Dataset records

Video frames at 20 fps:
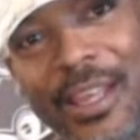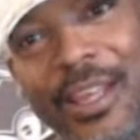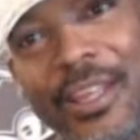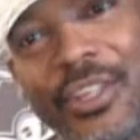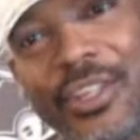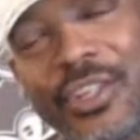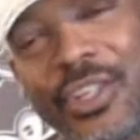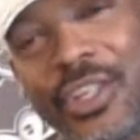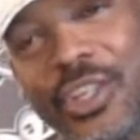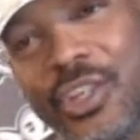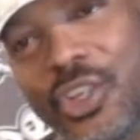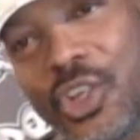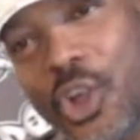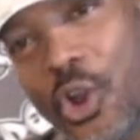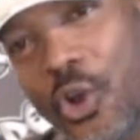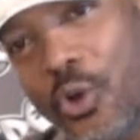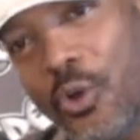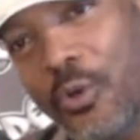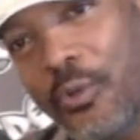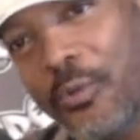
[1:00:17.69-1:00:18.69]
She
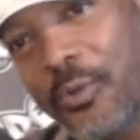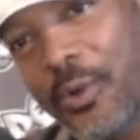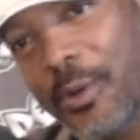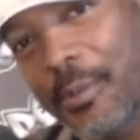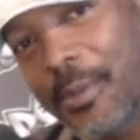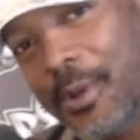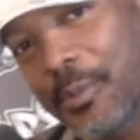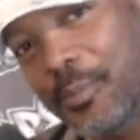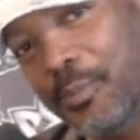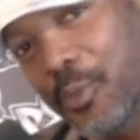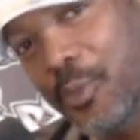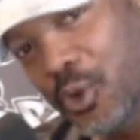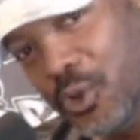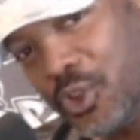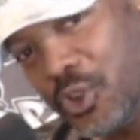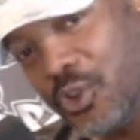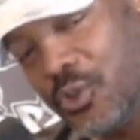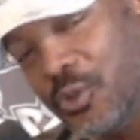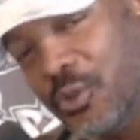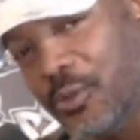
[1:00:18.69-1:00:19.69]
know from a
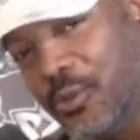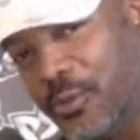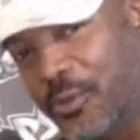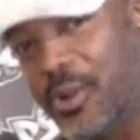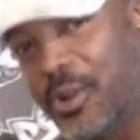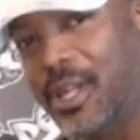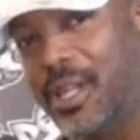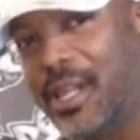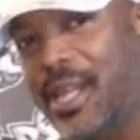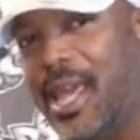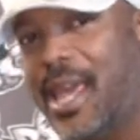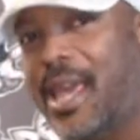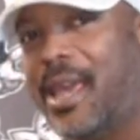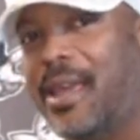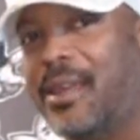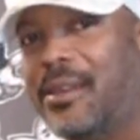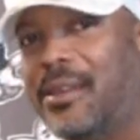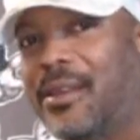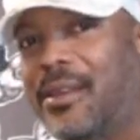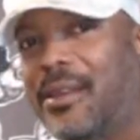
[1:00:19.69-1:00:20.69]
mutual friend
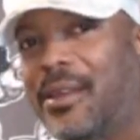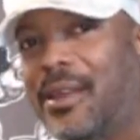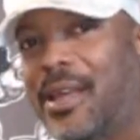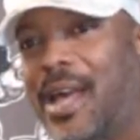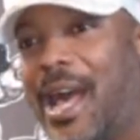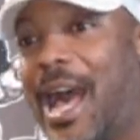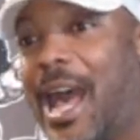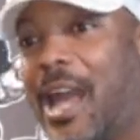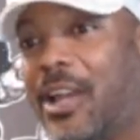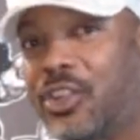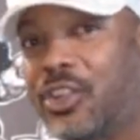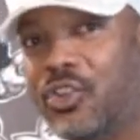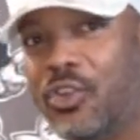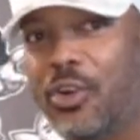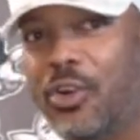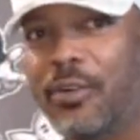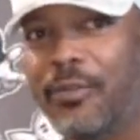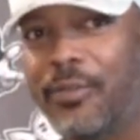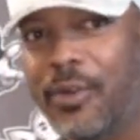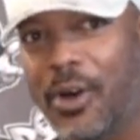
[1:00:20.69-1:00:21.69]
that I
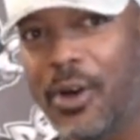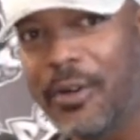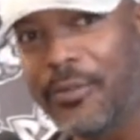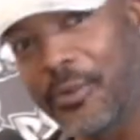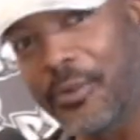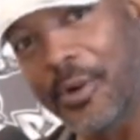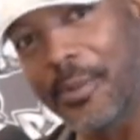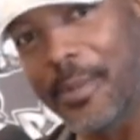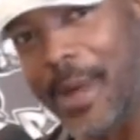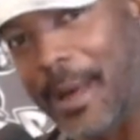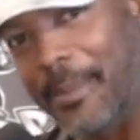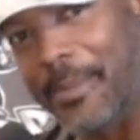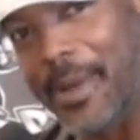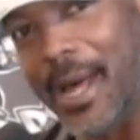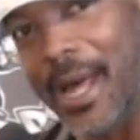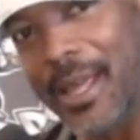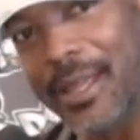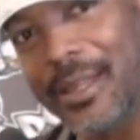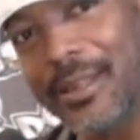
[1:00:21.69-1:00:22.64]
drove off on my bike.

--

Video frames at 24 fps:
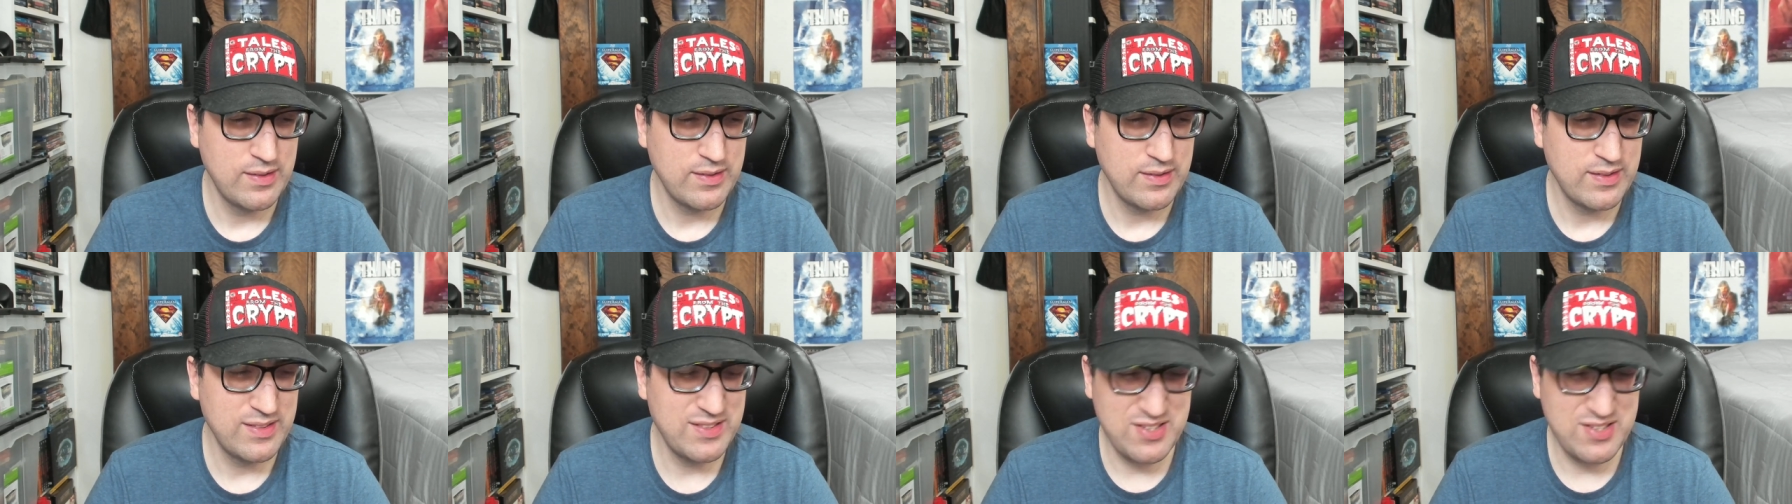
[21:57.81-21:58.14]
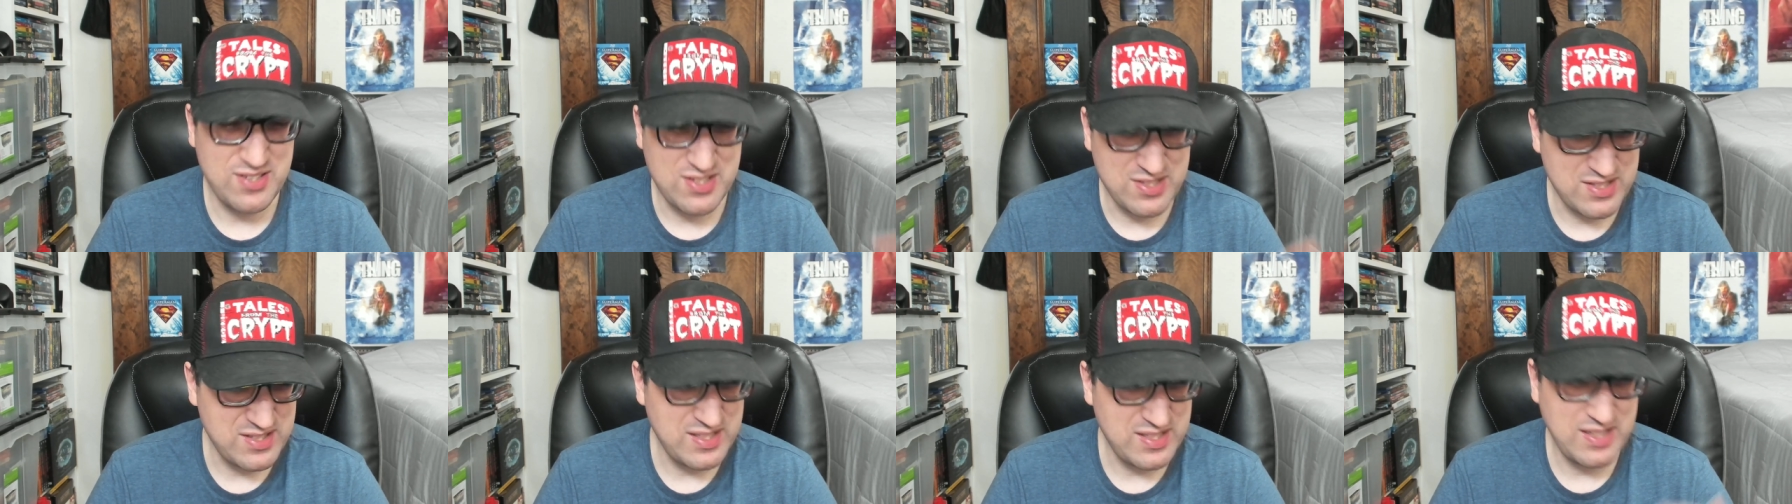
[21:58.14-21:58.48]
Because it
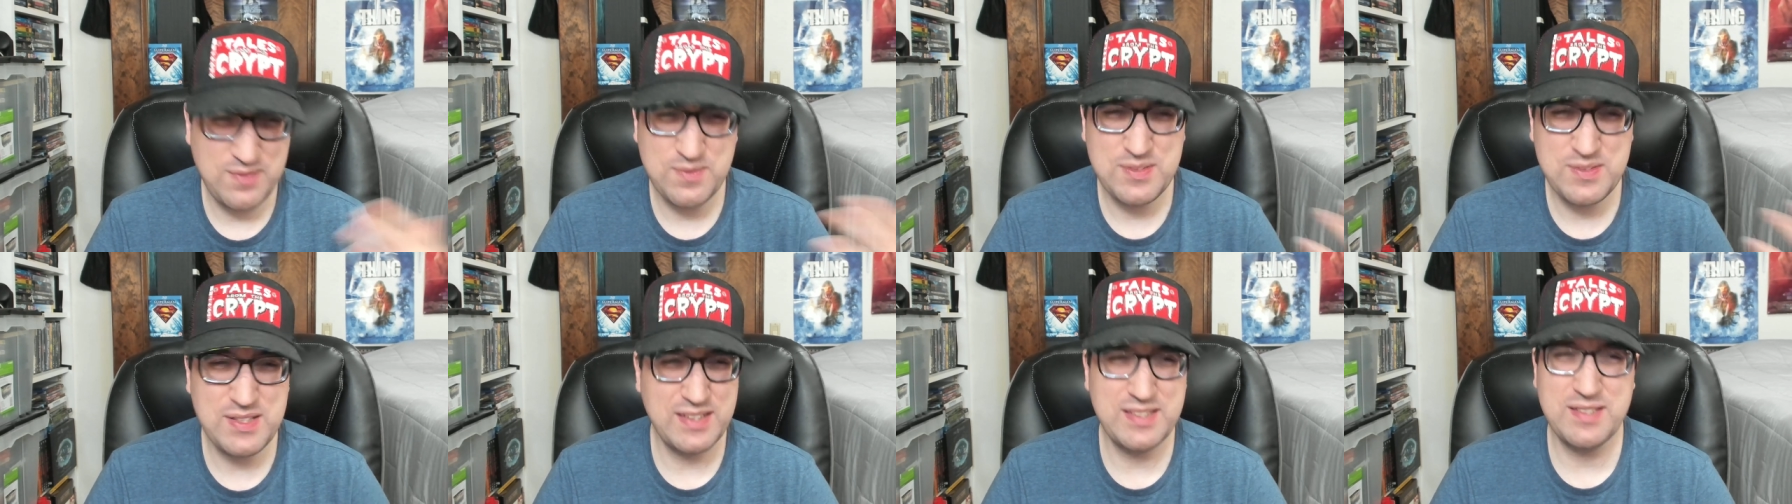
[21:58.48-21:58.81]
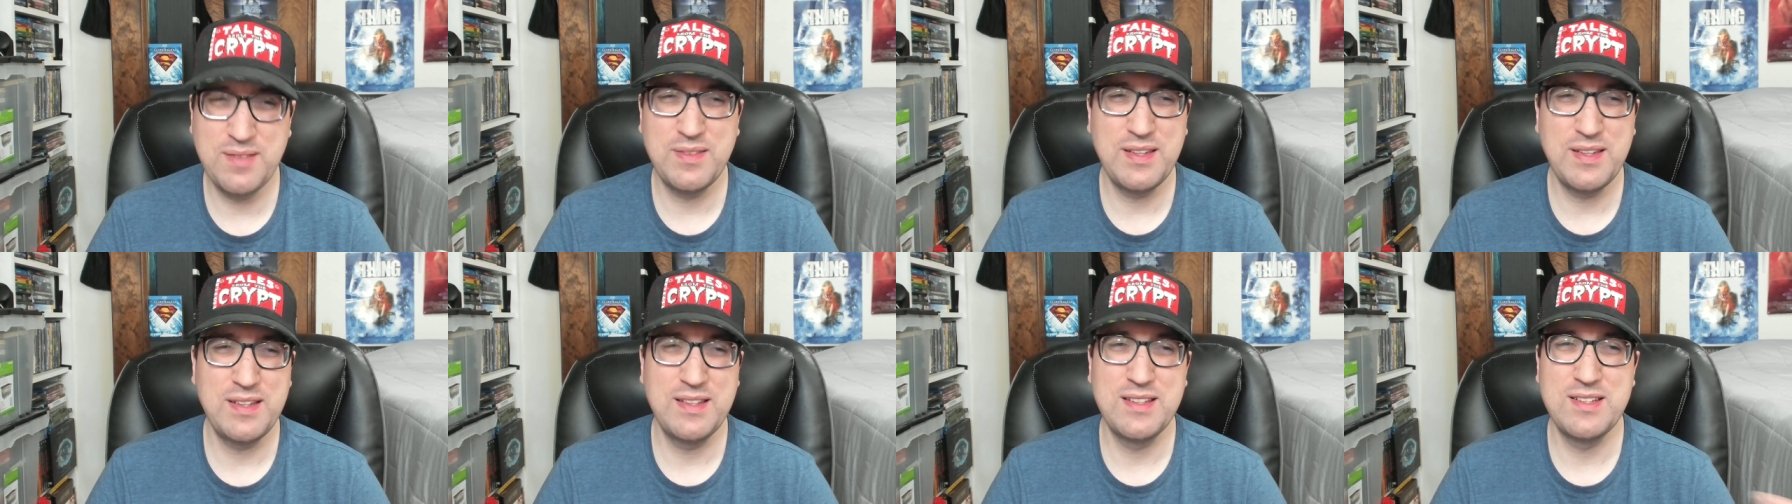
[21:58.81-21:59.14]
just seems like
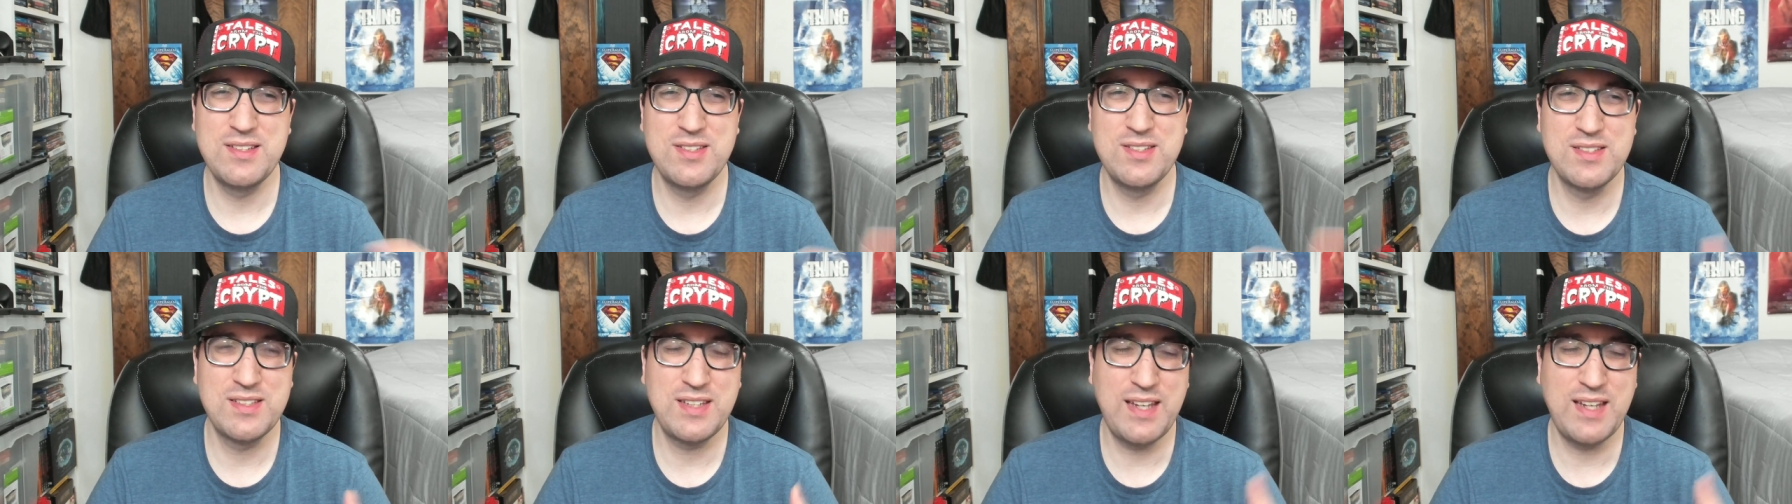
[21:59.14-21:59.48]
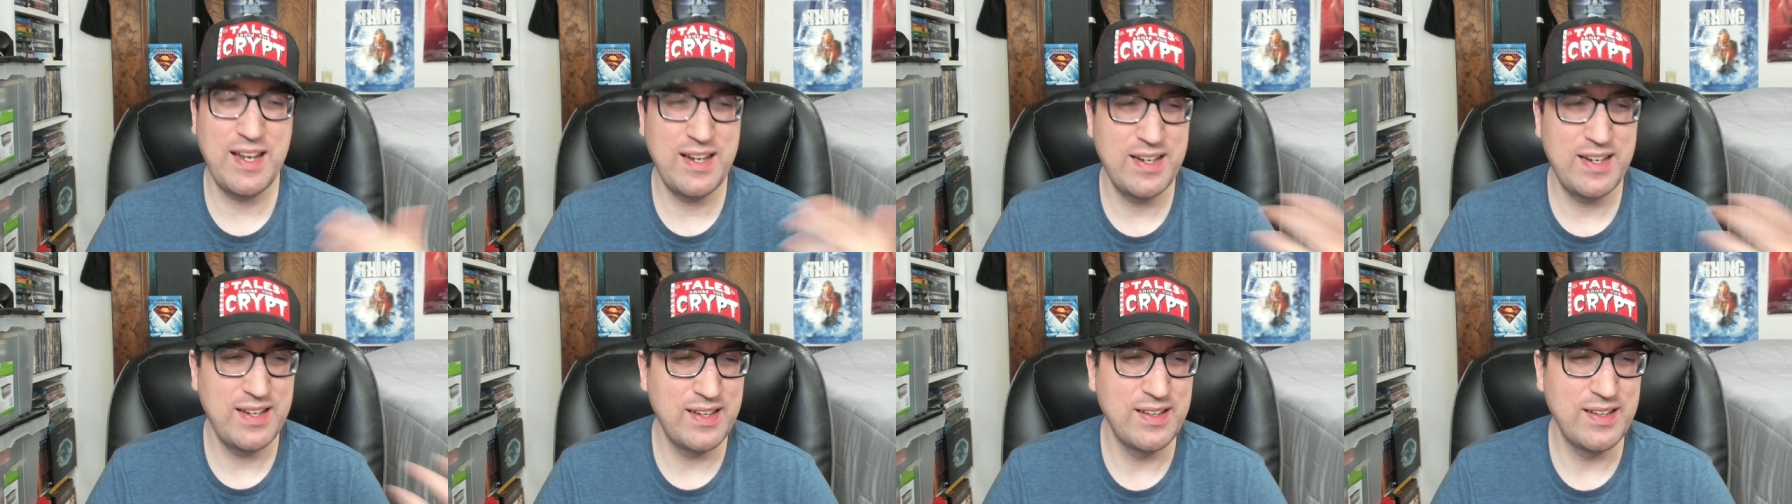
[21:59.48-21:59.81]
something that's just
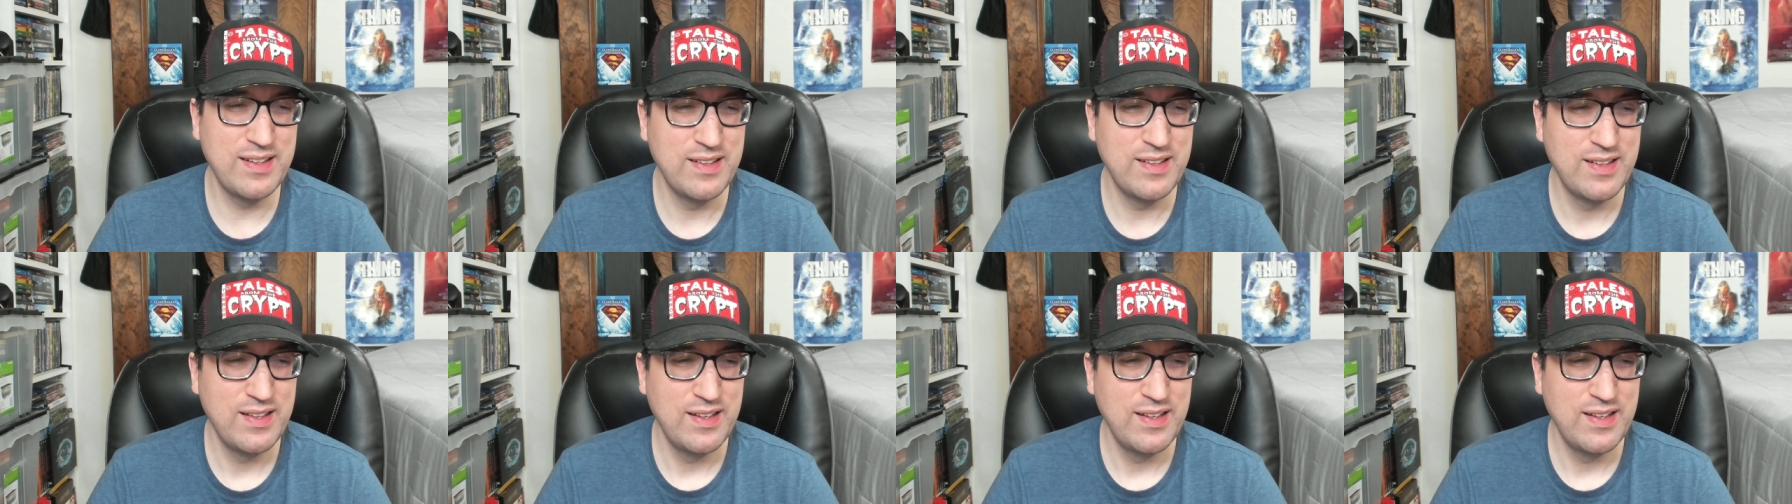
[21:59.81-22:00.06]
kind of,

TO DO :: A complete answer gives every line of the data that includes "frames".

TASK ANSWER ::
Video frames at 20 fps:
Video frames at 24 fps:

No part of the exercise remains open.